Even though you may buy and own a historic home, you could face restrictions. Certain districts may place restrictions on how much you can change your home’s exterior, such as colors or window types. In some areas, you won’t be allowed to change anything at all, making it impossible for you to make updates as you please. Not all districts enforce these limitations, however, so be sure to check your local planning department for detail.
- Will you keep up on required maintenance?
Certain historical homes require regular maintenance. You may be expected to hire preservationists or landscapers to keep your home’s appearance up to par. Keep this in mind as you’re figuring your budget. It could significantly add to your ongoing costs.
- Make sure you can sufficiently finance and insure the home.
With a vintage home can come unexpected problems. You’ll likely need to replace or repair some things over time. This makes it imperative that you have some money saved up for unexpected expenses at all times. If you can’t afford to incorporate these funds into your ongoing budget, reconsider buying a historic home. Also keep in mind that it may be more difficult to find an insurance company that will willingly sell you a home insurance policy, particularly if your home is on a state or local registry; if it’s only federally registered, it will be free of restrictions, and, therefore, easier for you to insure.

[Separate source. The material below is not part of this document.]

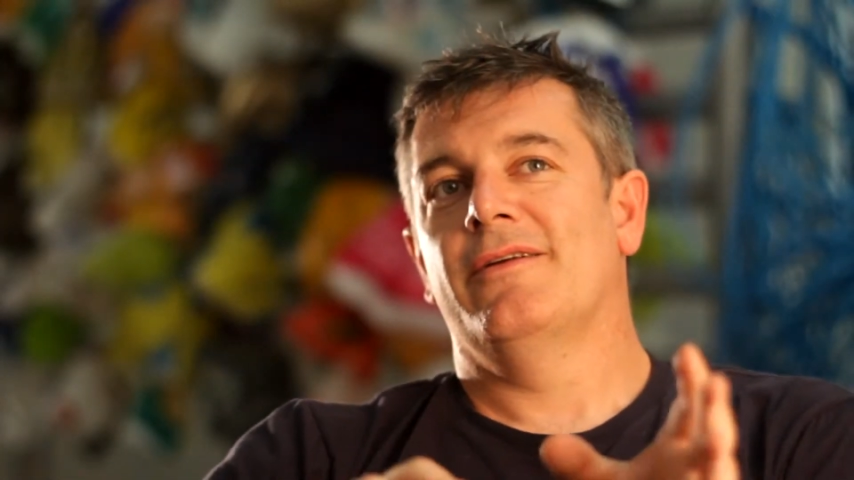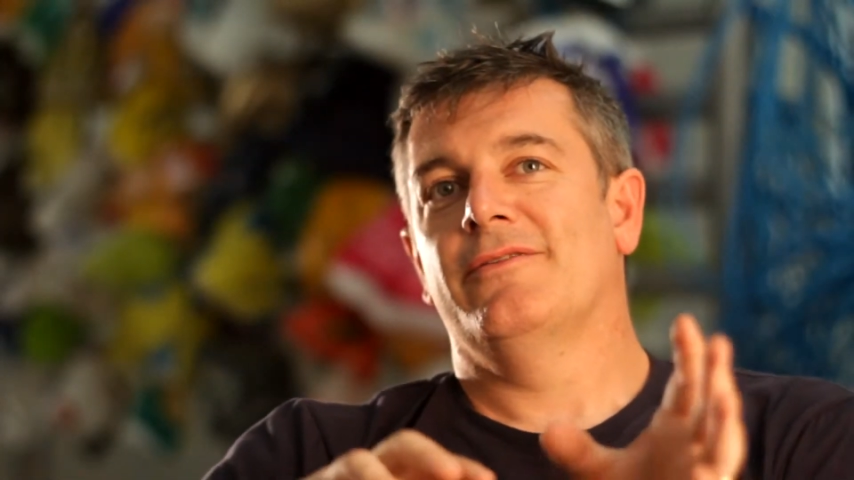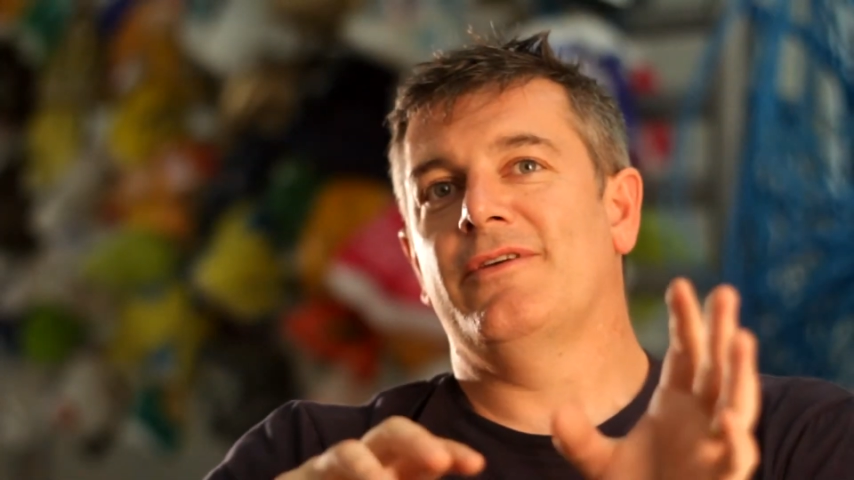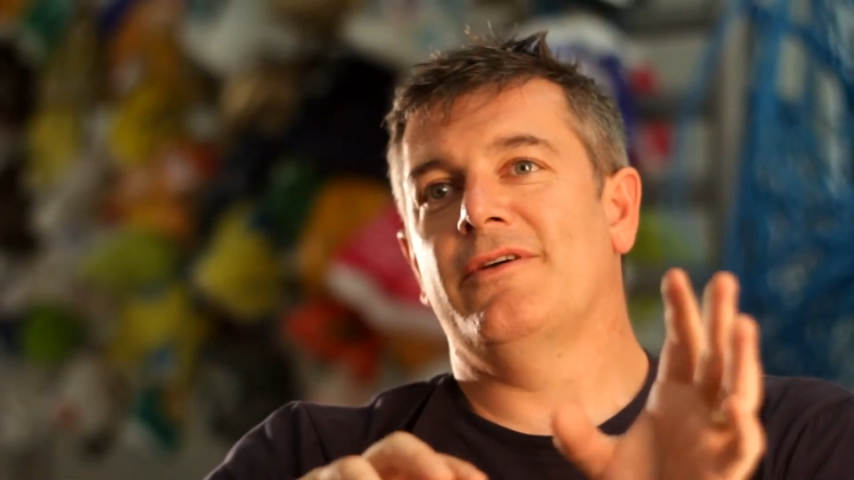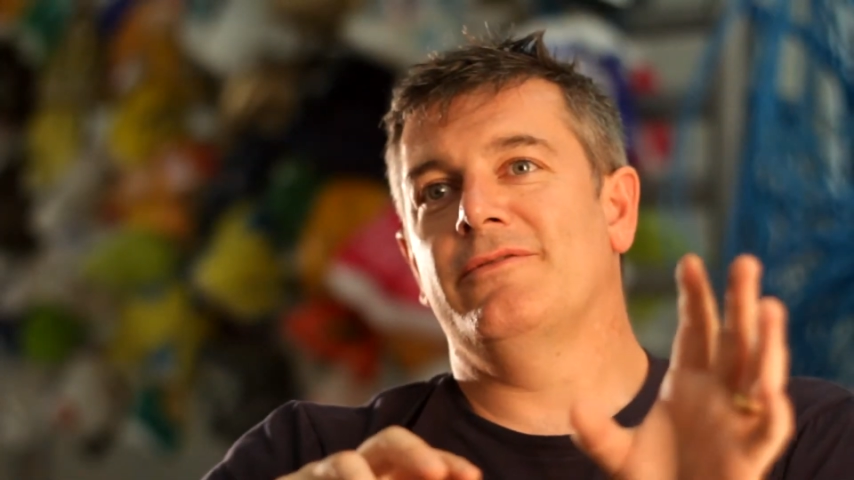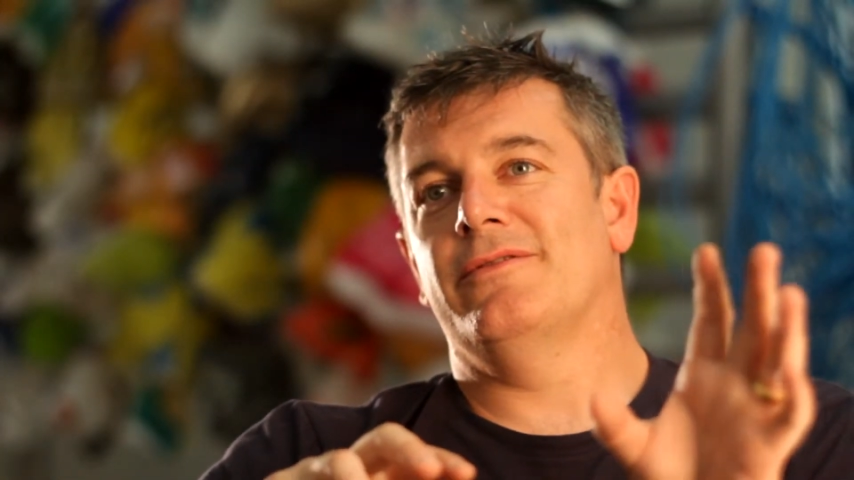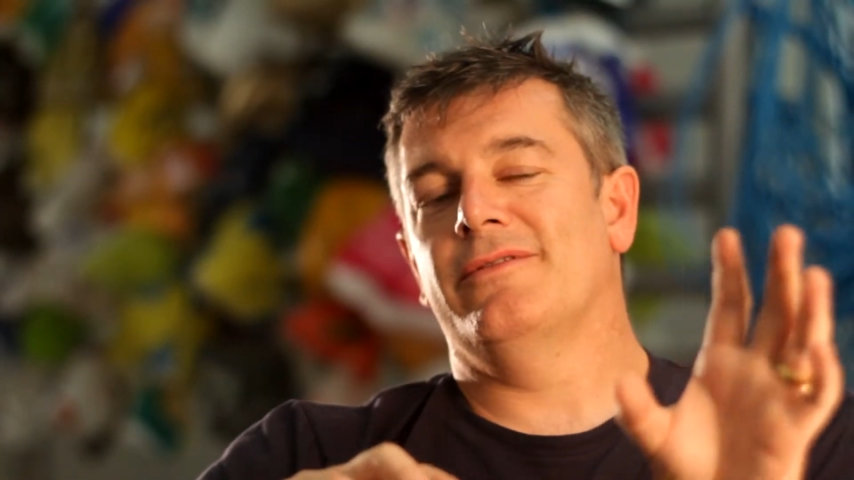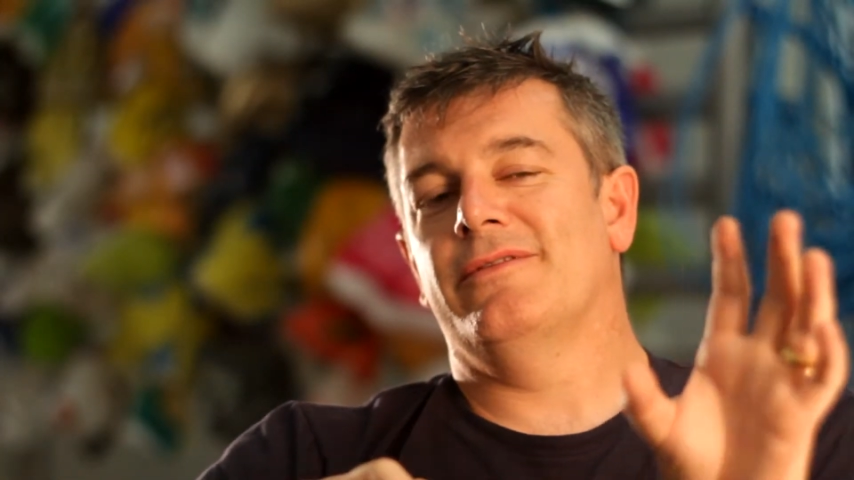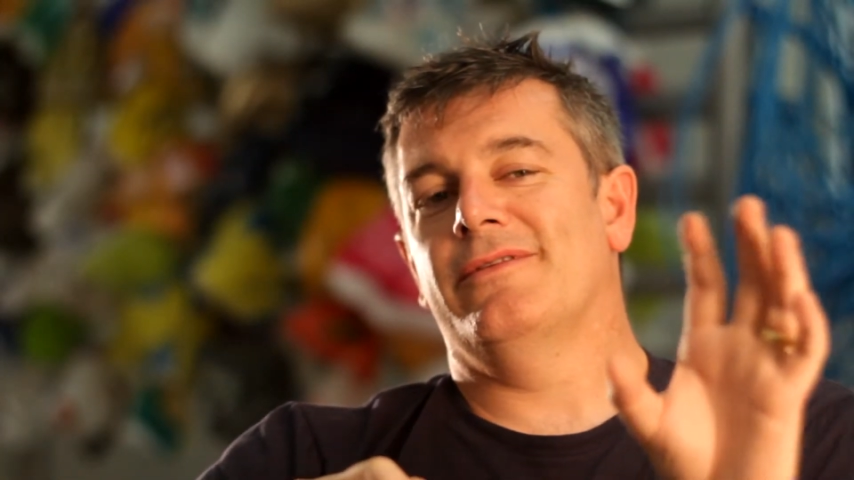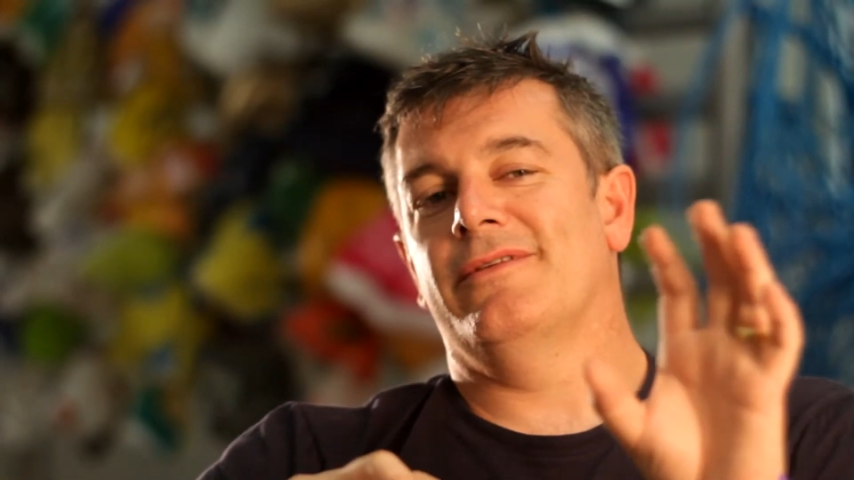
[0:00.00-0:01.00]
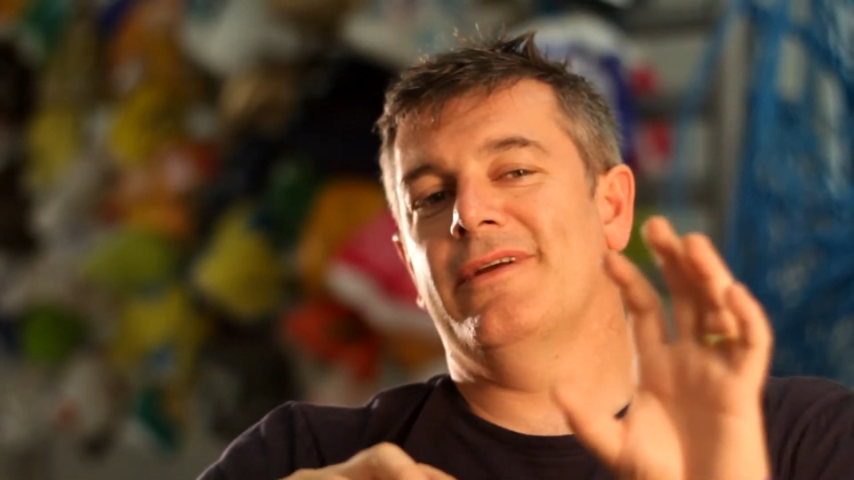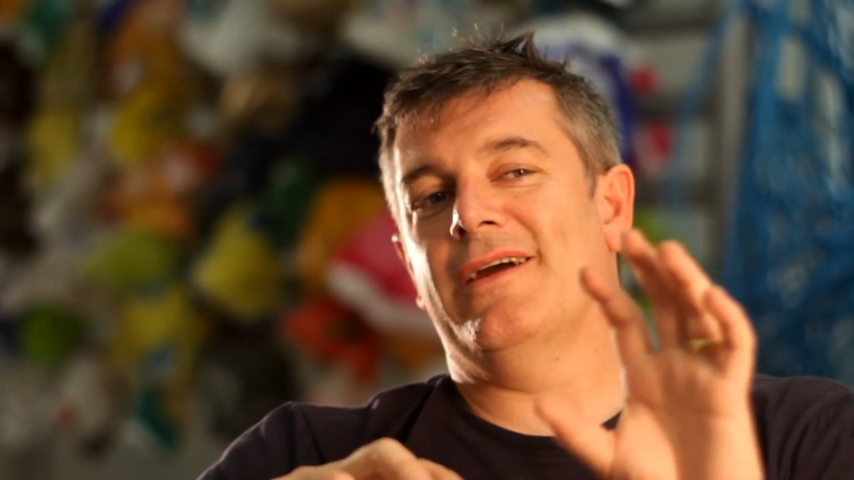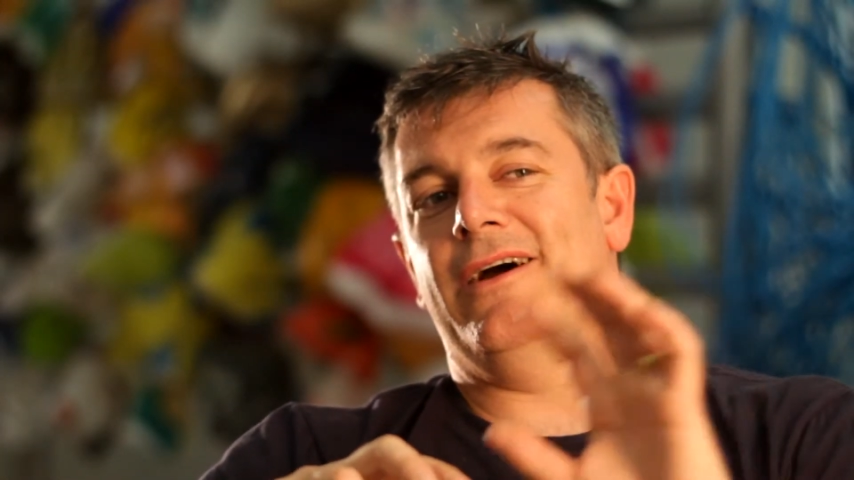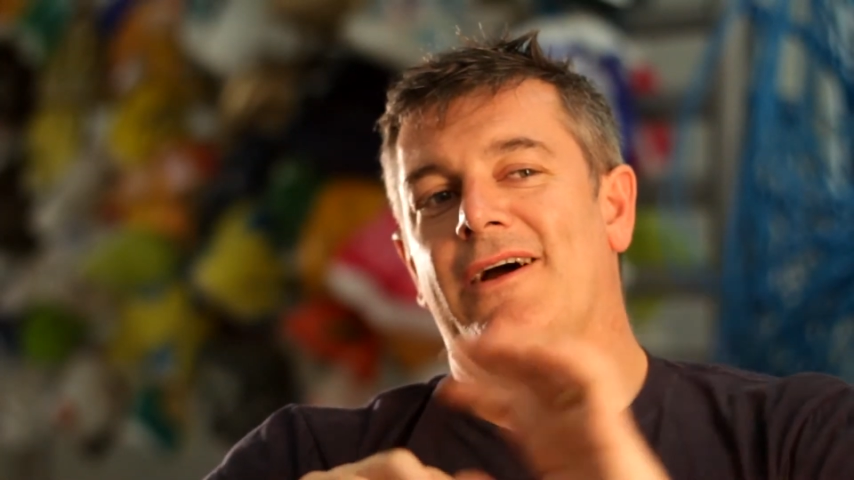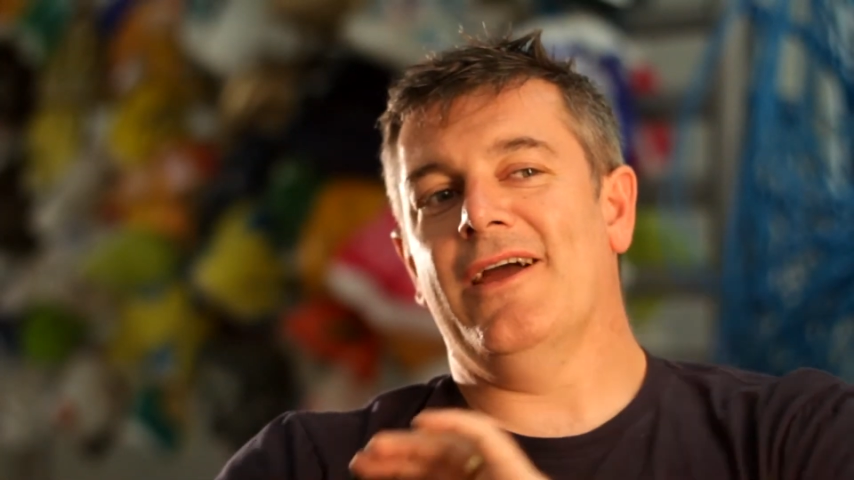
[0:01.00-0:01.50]
So
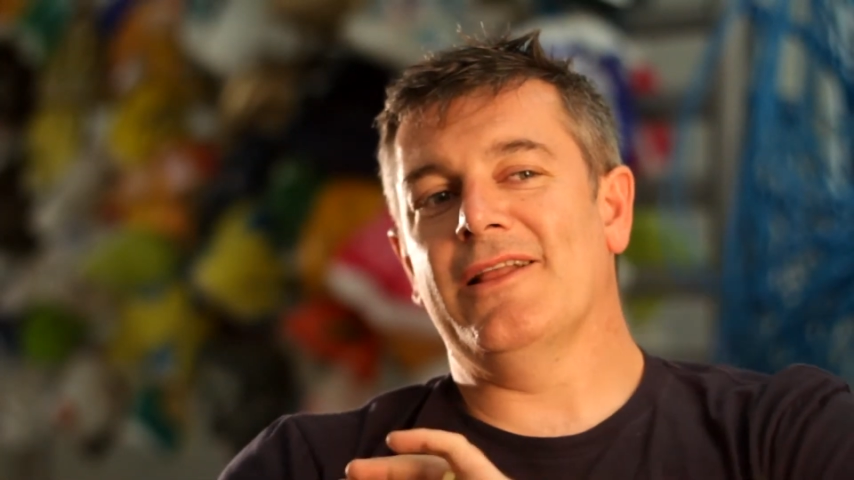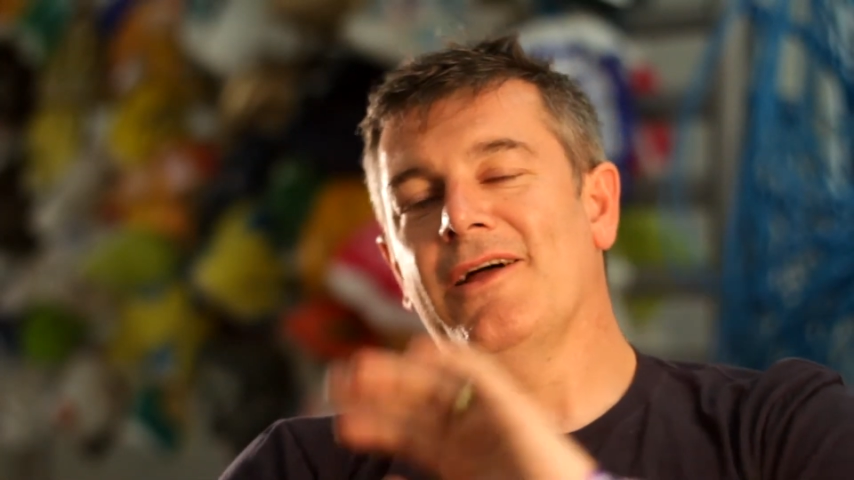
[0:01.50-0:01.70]
I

- Don’t skip the home inspection!
Home inspections aren’t always required, but they’re almost always necessary! You need to know what you’re getting before you commit. Try to find a home inspector with historic home experience. He or she will be more familiar with common problems that accompany many similar homes. These commonly include asbestos and lead paint. The home may need to be brought up to code, which will require the work of a licensed contractor. If you find that the home has more serious problems, like structural problems, you should very likely just walk away and look for something else. Not only are historical homes often difficult to renovate or remodel (due to restrictions), they can also end up being very expensive and time-consuming to fix up. Also take a look at the energy bills from the previous year. Does it cost more than you’d like to pay?
You may think we’re trying to discourage you from buying a historical home by feeding you pessimistic information. That’s not the case! We just want you to know exactly what you’re signing up for ahead of time. Many historical homes are very well preserved and come with few or no major problems. Make sure you do your research before buying, and you can enjoy your beautiful historic home for many years to come.